Once the pictures are set aside, transcribe the remaining data exactly.

## [Listed entries]

══════════

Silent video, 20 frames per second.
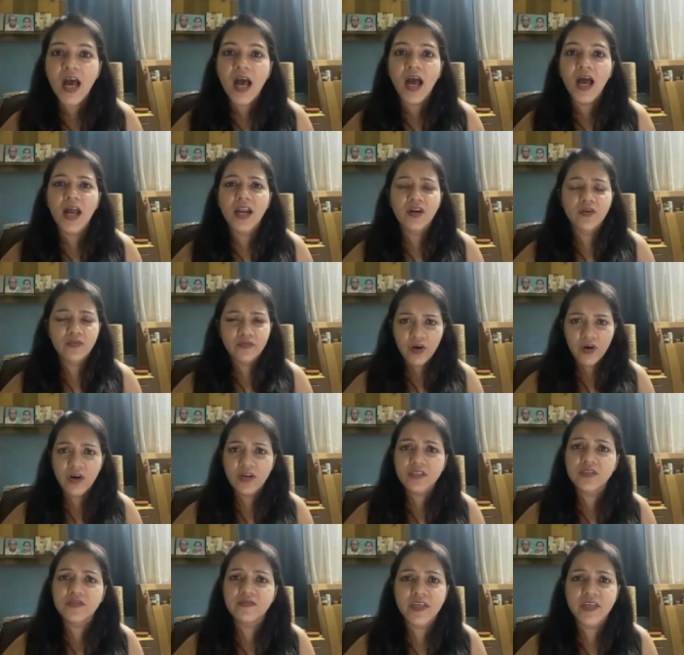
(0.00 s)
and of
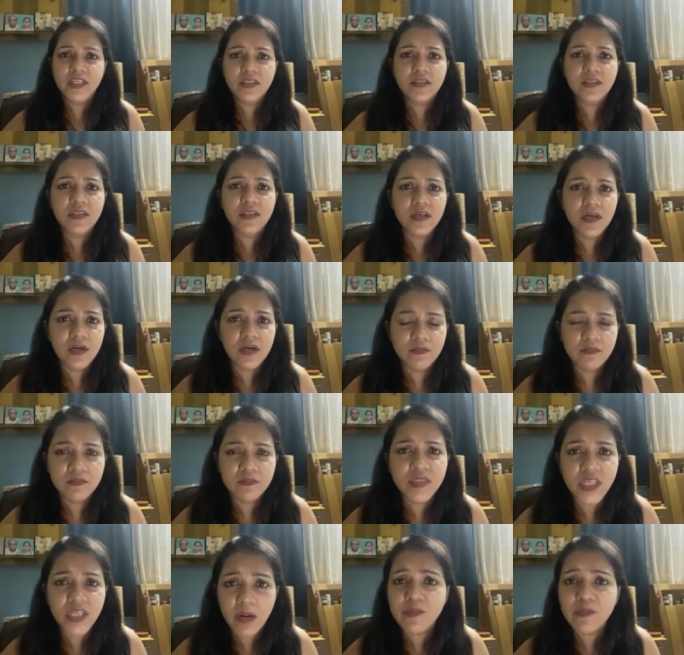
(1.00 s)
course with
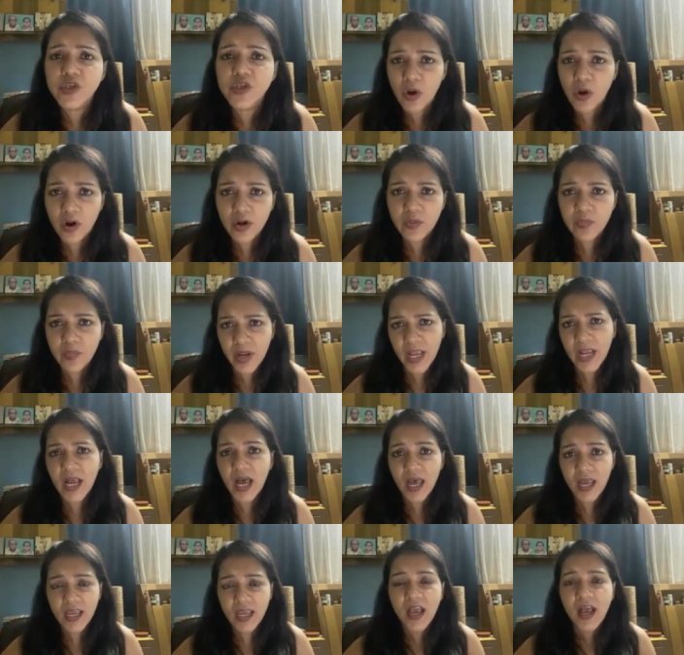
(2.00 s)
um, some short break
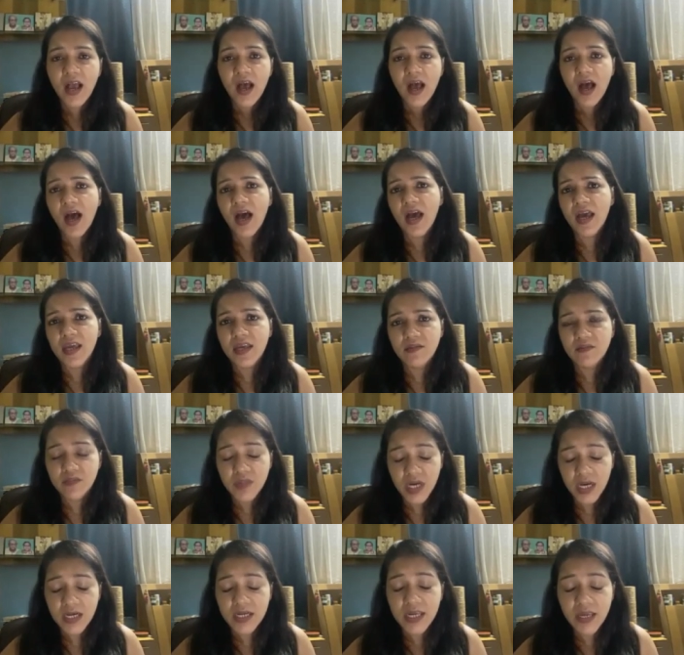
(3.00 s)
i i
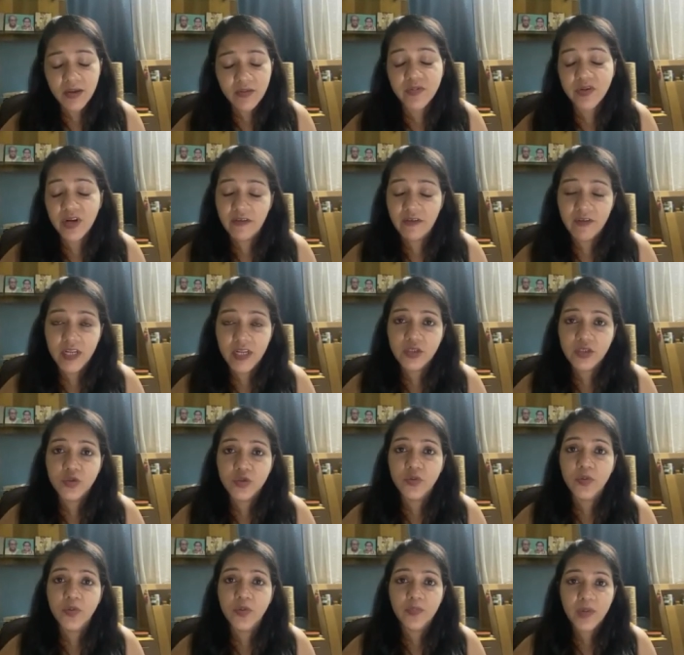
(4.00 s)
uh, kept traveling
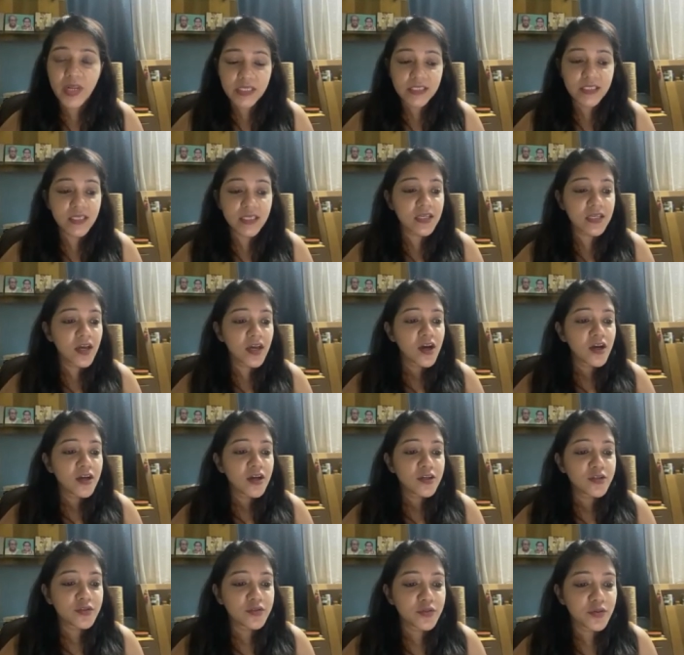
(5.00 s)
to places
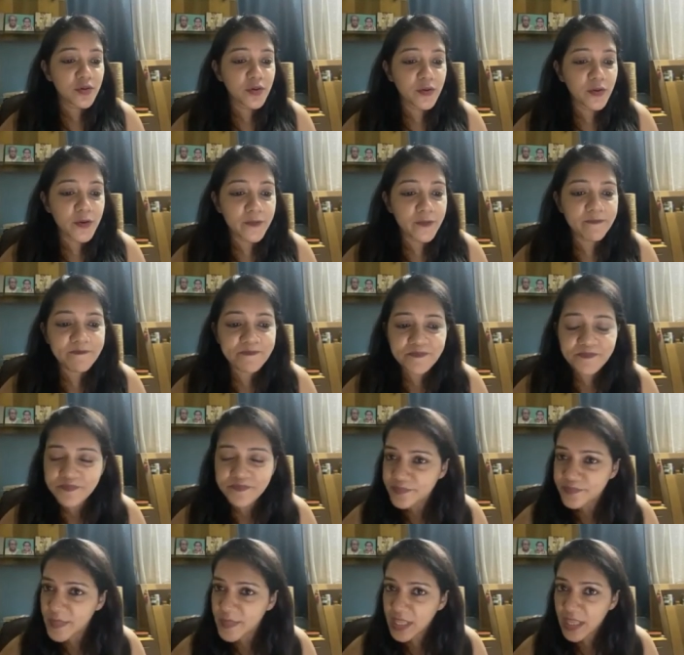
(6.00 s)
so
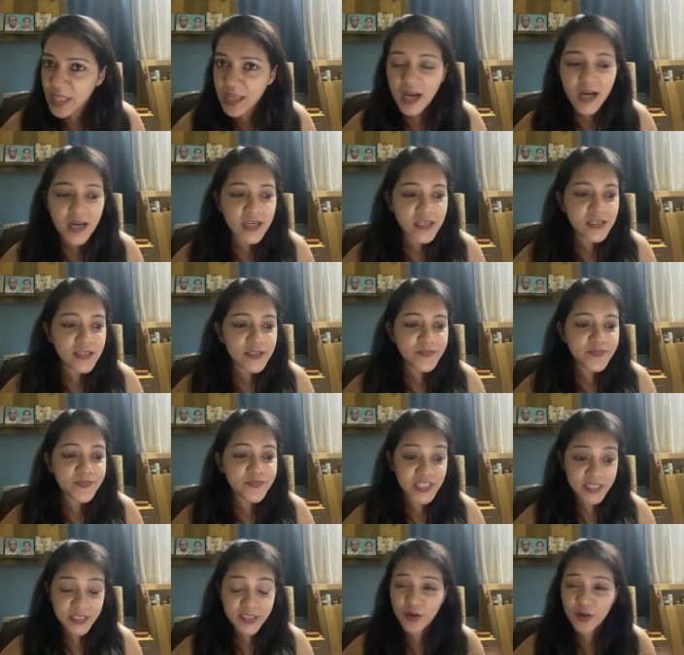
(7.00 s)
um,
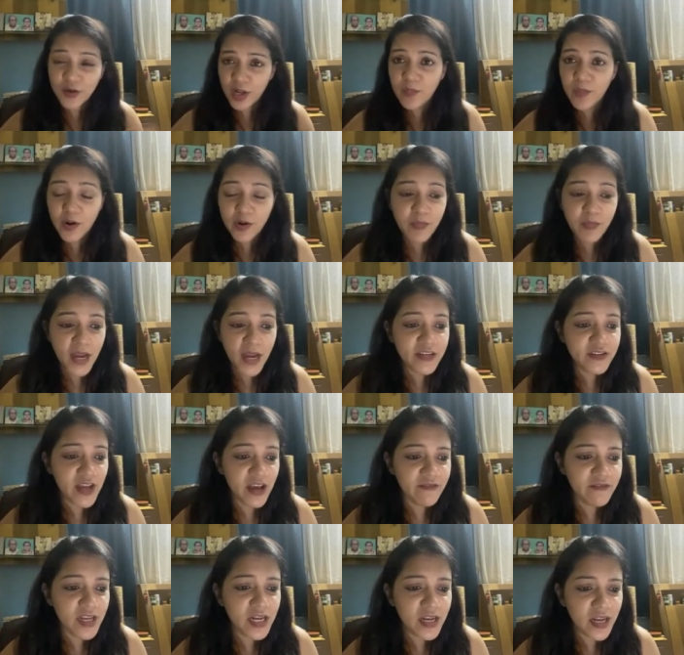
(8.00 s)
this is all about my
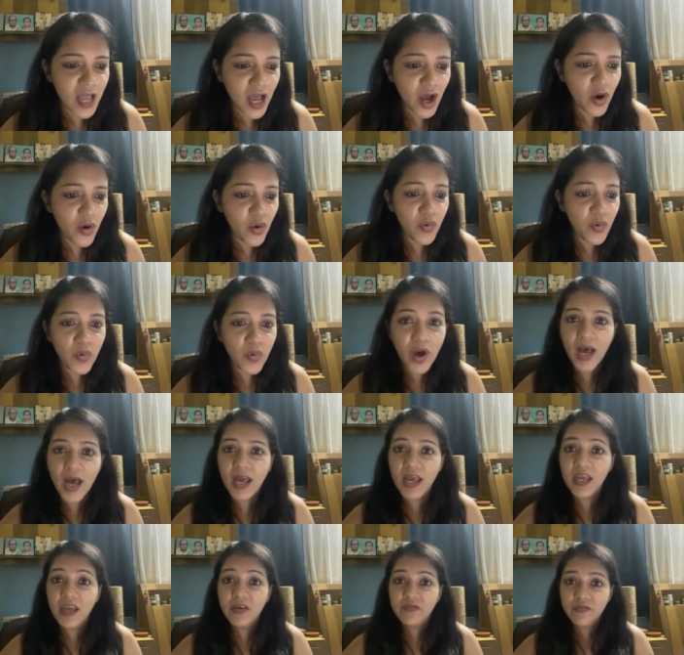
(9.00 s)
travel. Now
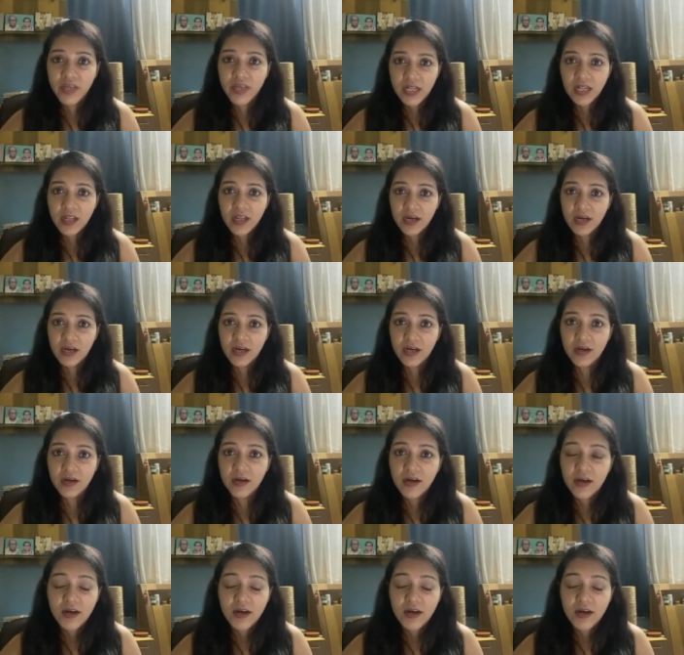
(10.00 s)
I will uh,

══════════

## [Response area]
Silent video, 20 frames per second.
(0.00 s)
and of
(1.00 s)
course with
(2.00 s)
um, some short break
(3.00 s)
i i
(4.00 s)
uh, kept traveling
(5.00 s)
to places
(6.00 s)
so
(7.00 s)
um,
(8.00 s)
this is all about my
(9.00 s)
travel. Now
(10.00 s)
I will uh,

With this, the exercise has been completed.